# Elements of success in iOS's App Store
As of September 2018, there were approximately 2 million iOS apps available on the App Store. By looking at a sample of those, we'll ask the questions:

> Are there shared elements that contribute to **free** mobile application's *success*?

> Are there shared elements that contribute to **free** mobile application's *failure*?

### OBJECTIVE
By the end of this analysis we expect a graphical representation of the correlation between specific elements and the success/failure of the app. The **elements to be evaluated** are:
- App's name length & key words
- App's genre in comparision to other genres
- App's size in bytes

And the **success/failure** will be defined as a score considering:
- Absolute Rating Count
- Average Rating itself
- These measures considering both overall and grouped in genres

### FLOW STRUCTURE
Throughout this document the colors as well as title numbers (1, 2...) will indicate in which part of the flow we are. By the end you can find the summary of the findings.
1. <font color=red>**Data Cleaning**</font>: Making sure the data is properly displayed before analysis
2. <font color=purple>**Success Score**</font>: Generating the score and ranking the apps accordingly
3. <font color=orange>**Splitting Sample**</font>: Defining the borderline between Success & Failure
4. <font color=blue>**Element's Evaluation**</font>: Correlation analysis between each element and the Success score
5. <font color=green>**Conclusion**</font>: Summary of the findings

### LIBRARIES
- Pandas
- Numpy
- Matplotlib
- Scipy
- Itertools
- Regex

### RESOURCES

In [1]:
import pandas as pd
import numpy as np
import re
import matplotlib.pyplot as plt
import itertools
import scipy.stats as sp
%matplotlib inline

In [5]:
apple_store = pd.read_csv("AppleStore.csv")
print("The dataset contains", apple_store.shape[0],
      "rows and", apple_store.shape[1],
      "columns.
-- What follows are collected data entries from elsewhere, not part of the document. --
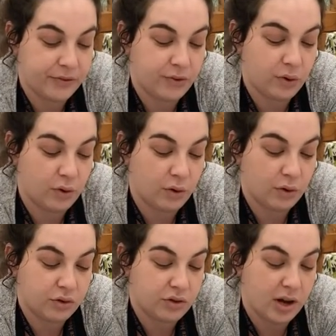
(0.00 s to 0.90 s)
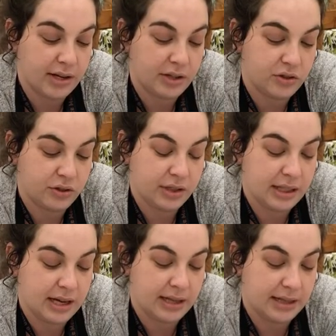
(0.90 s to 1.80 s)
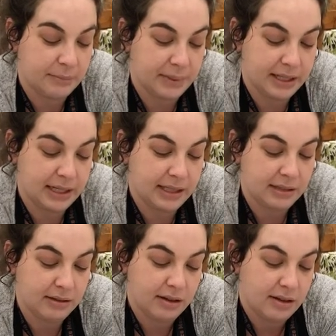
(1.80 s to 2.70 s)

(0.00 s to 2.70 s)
for Chinese New Year in the beginning,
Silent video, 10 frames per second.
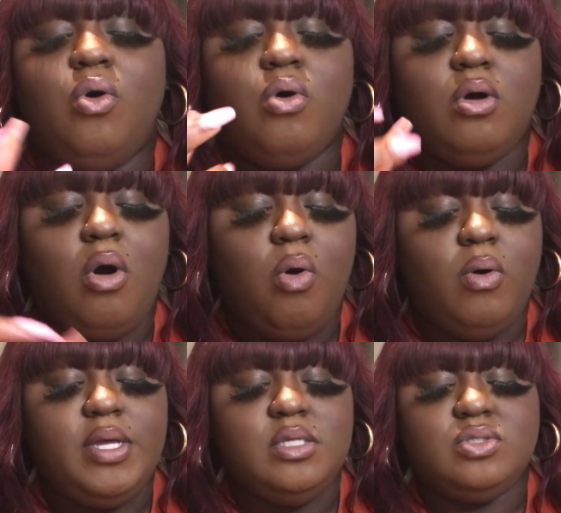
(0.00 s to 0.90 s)
or
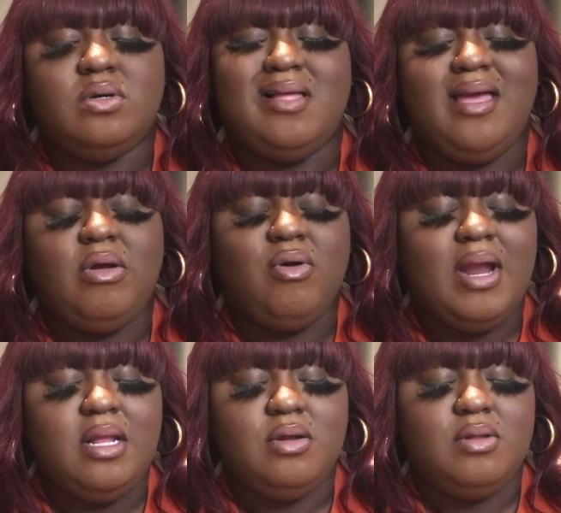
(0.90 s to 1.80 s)
coins or like
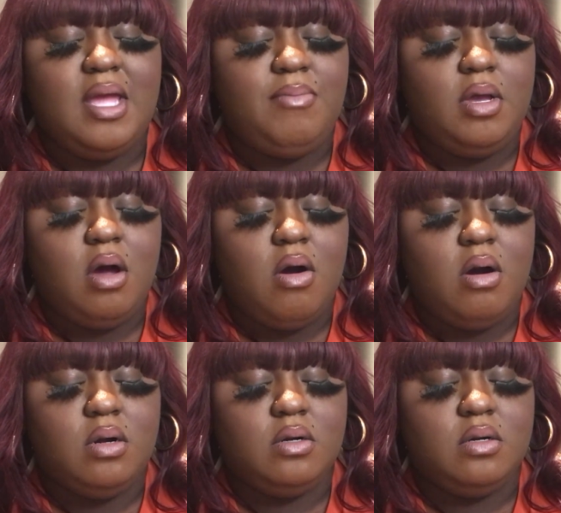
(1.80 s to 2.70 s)
credit or debit
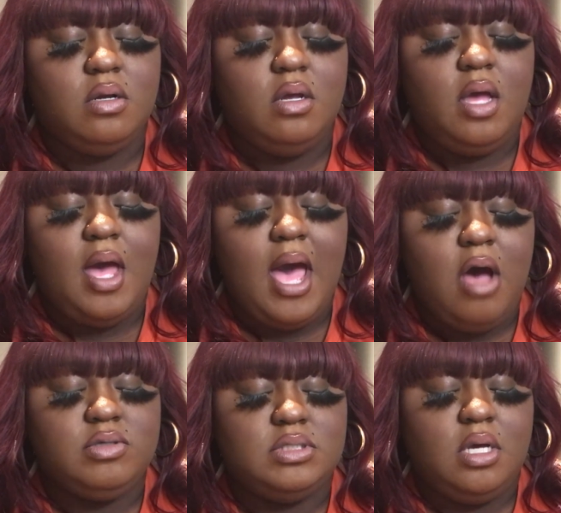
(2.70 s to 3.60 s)
card or
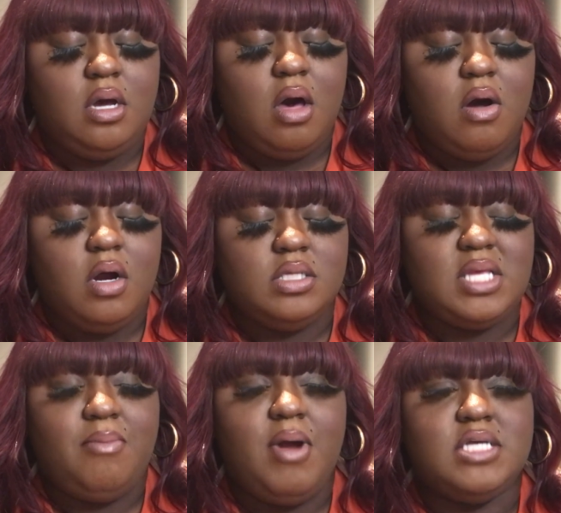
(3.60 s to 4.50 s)
housing cars
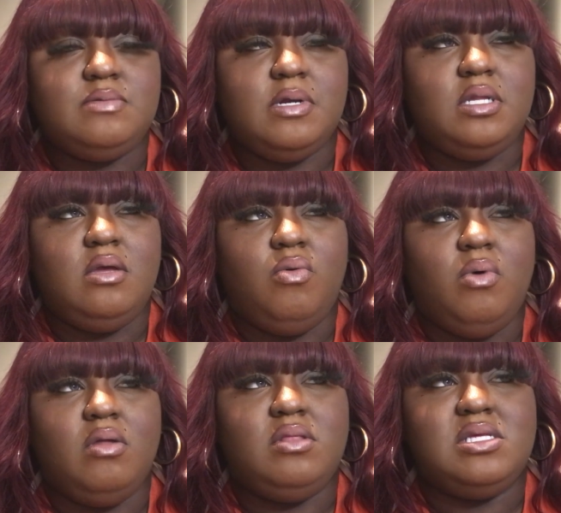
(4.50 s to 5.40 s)
like prosperity and
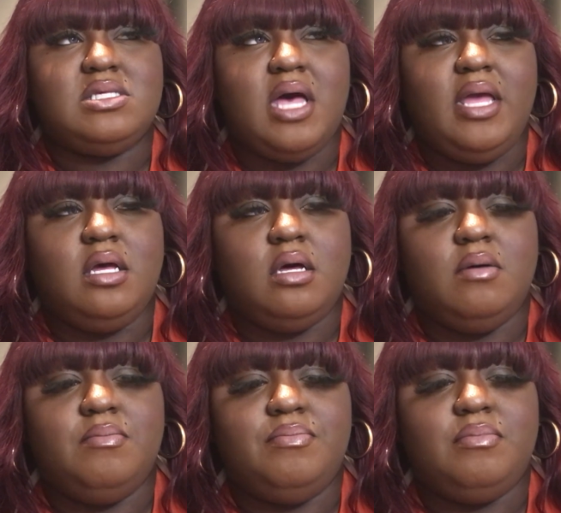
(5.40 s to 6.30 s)
wealth is like
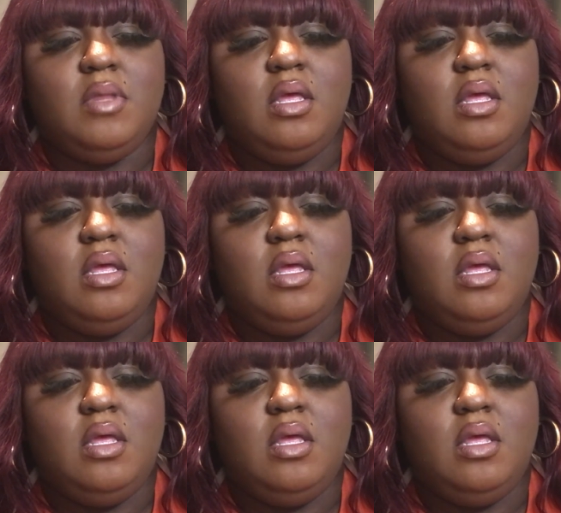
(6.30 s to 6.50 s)
um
Here are the first five rows:")
apple_store.head()

The dataset contains 7197 rows and 16 columns. Here are the first five:


Unnamed: 0,id,track_name,size_bytes,currency,price,rating_count_tot,rating_count_ver,user_rating,user_rating_ver,ver,cont_rating,prime_genre,sup_devices.num,ipadSc_urls.num,lang.num,vpp_lic
0,284882215,Facebook,389879808,USD,0.0,2974676,212,3.5,3.5,95.0,4+,Social Networking,37,1,29,1
1,389801252,Instagram,113954816,USD,0.0,2161558,1289,4.5,4.0,10.23,12+,Photo & Video,37,0,29,1
2,529479190,Clash of Clans,116476928,USD,0.0,2130805,579,4.5,4.5,9.24.12,9+,Games,38,5,18,1
3,420009108,Temple Run,65921024,USD,0.0,1724546,3842,4.5,4.0,1.6.2,9+,Games,40,5,1,1
4,284035177,Pandora - Music & Radio,130242560,USD,0.0,1126879,3594,4.0,4.5,8.4.1,12+,Music,37,4,1,1


By a first look, we can already define which are the columns we want to keep and which are the ones we'll drop. Here's a table to explain the whole dataset content and what will actually be useful to us.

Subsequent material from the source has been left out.